* [Exercise aim] Copy the lines below word for word, skipping any image.
━━━━━━━━━━━━━━━━
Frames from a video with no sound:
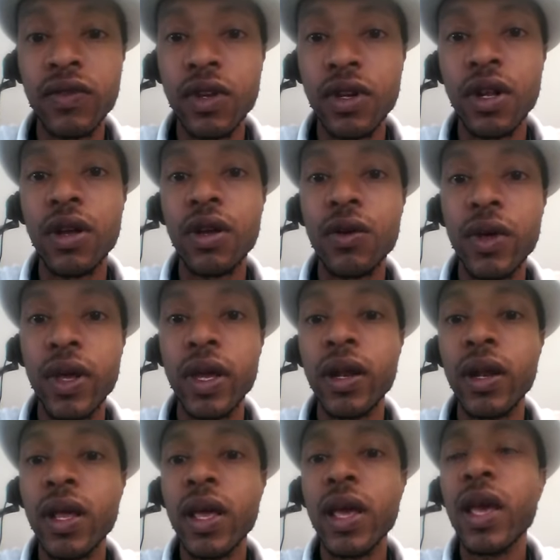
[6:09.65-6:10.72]
you know,
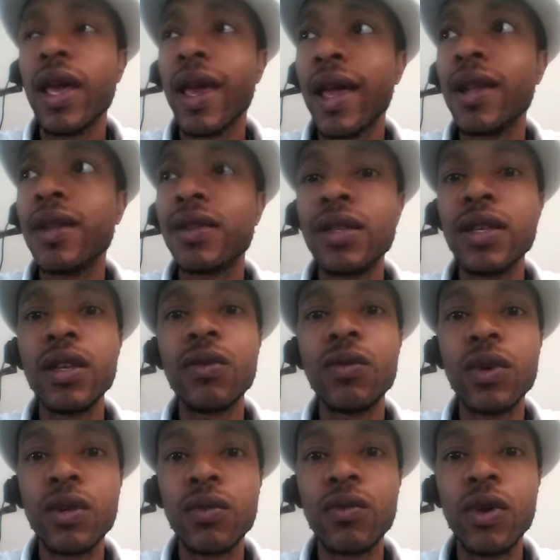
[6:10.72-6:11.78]
and see
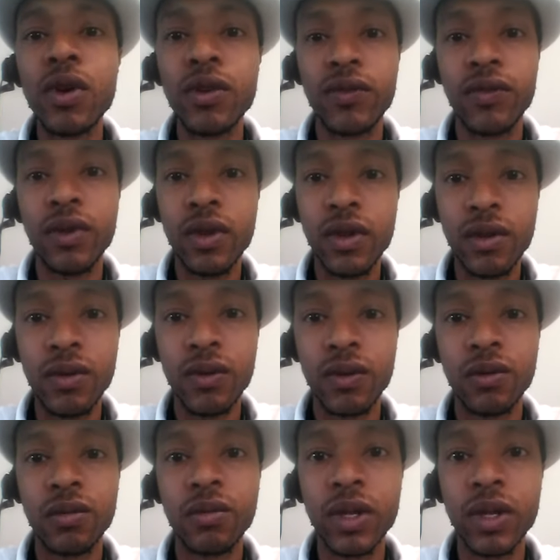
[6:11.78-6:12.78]
what works for you.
━━━━━━━━━━━━━━━━
* [Answer space]
Frames from a video with no sound:
[6:09.65-6:10.72]
you know,
[6:10.72-6:11.78]
and see
[6:11.78-6:12.78]
what works for you.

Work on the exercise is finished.